Secondly, they study Bayesian inference and decision making in human cognition, using machine learning algorithms both as *tools *to analyze human behavior and as *models *for what the brain might be doing.

“After all, the brain is constantly extracting and processing information from sensory data and memory, exactly as our methods”, says Acerbi.

**Robust and sample-efficient probabilistic machine learning**

One research area Acerbi is very excited about is robust and sample-efficient probabilistic machine learning.

”We develop methods to perform optimization and approximate Bayesian inference with complex scientific models, with applications in cognitive neuroscience and other fields. We are excited about how our work can extend and complement FCAI's research programs in agile probabilistic AI and simulator-based inference.”

To work with real models and data, they have developed algorithms that are robust to noise and sample-efficient, which means that analyses are much faster. This efficiency is particularly important when the models require complex computations or there are many datasets to analyze, or potentially in time-critical applications.

“In collaboration with Prof. Wei Ji Ma at New York University, we have developed a smart optimization method nicknamed BADS (formally, Bayesian Adaptive Direct Search), which has proven to be much more efficient than other common optimization algorithms and is currently used in dozens of computational labs across the world,” says Acerbi.

**Variational Bayesian Monte Carlo**

Acerbi´s lab has also recently applied the sample-efficient approach to Bayesian inference, by developing a new method called Variational Bayesian Monte Carlo.

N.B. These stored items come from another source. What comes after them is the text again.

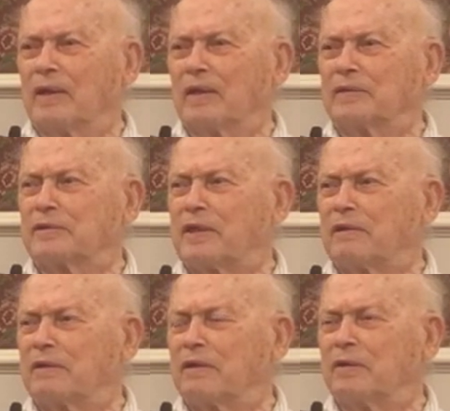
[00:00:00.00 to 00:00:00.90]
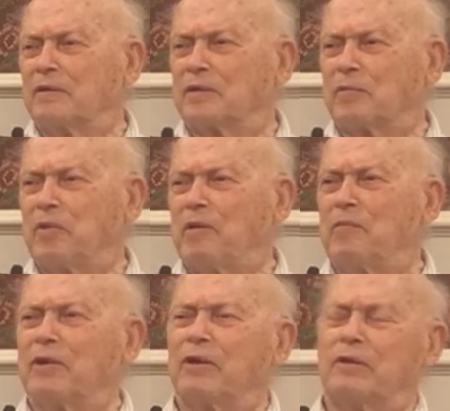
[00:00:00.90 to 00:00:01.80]
sailor to be
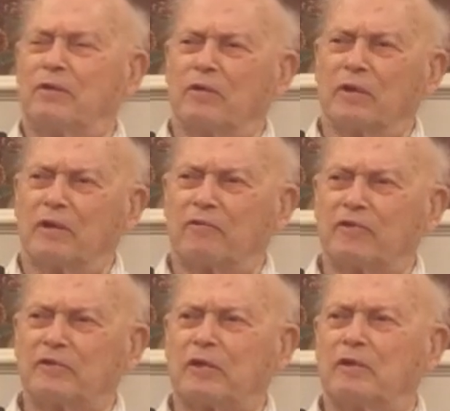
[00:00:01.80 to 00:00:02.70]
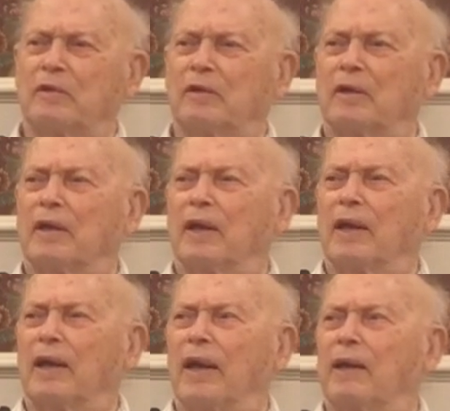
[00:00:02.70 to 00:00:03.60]
married to an officer,
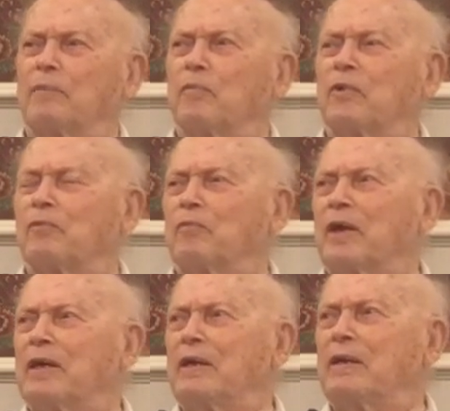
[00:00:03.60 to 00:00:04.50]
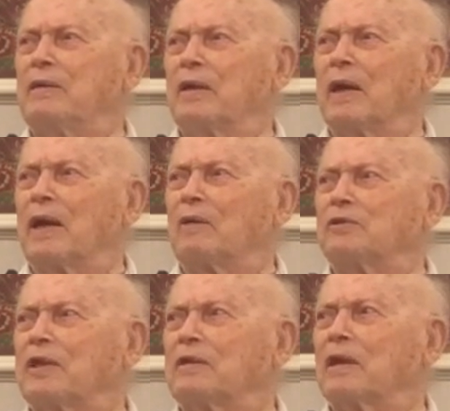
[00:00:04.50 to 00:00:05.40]
and my
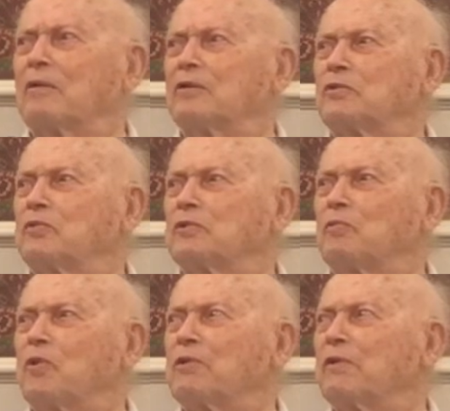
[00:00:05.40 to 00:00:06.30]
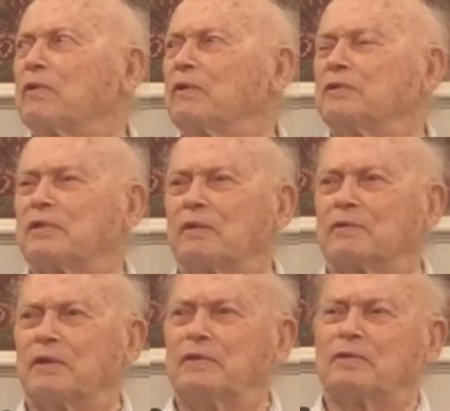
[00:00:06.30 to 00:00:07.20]
housing allowance was more than her
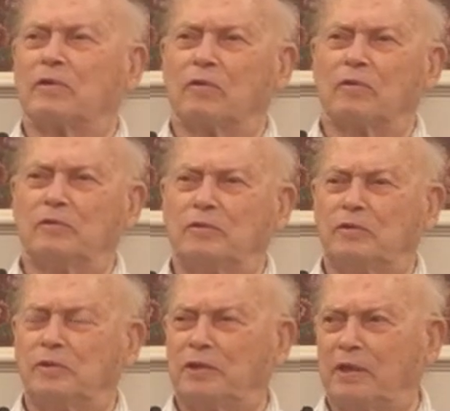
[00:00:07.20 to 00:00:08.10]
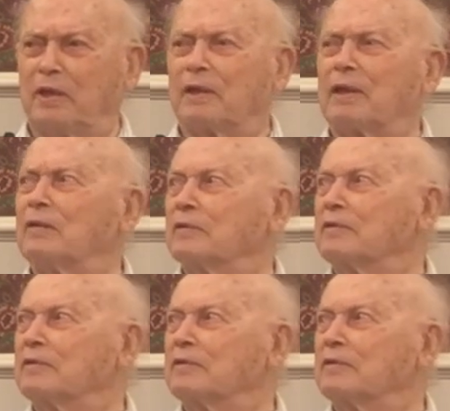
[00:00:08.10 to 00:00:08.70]
salary, so she got out.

“From a machine learning perspective, developing these algorithms poses a stimulating challenge as we need to build them with some ability to make simple intelligent choices themselves. It makes us think about the building blocks of intelligent adaptive behavior”, says Acerbi.

All these works have been published in top machine learning conferences, with recent extensions to be presented at the *NeurIPS *machine learning conference in December 2020, and are available as easy-to-use open-source toolboxes.

“We believe that machine learning research should benefit the community”, says Acerbi.

**Probabilistic human learning**

Finally, Acerbi uses the same probabilistic machine learning tools as *models* for how the human brain may itself process information in a probabilistic way, the so-called *Bayesian brain hypothesis*.

“In a nutshell, a Bayesian observer uses probability theory to build beliefs about states of the world based on sensory observations and assumptions about the statistical structure of the environment”. In their work, Acerbi says, they “stress test” the Bayesian brain hypothesis until it breaks, to uncover details of how the brain gathers and processes information.

“For example, our work on how the brain combines information from different sensory modalities has potential applications to neuroprosthetics and improving virtual reality interfaces”. The group's research on human decision making can inform FCAI's research program on Interactive AI, to infer human beliefs and goals.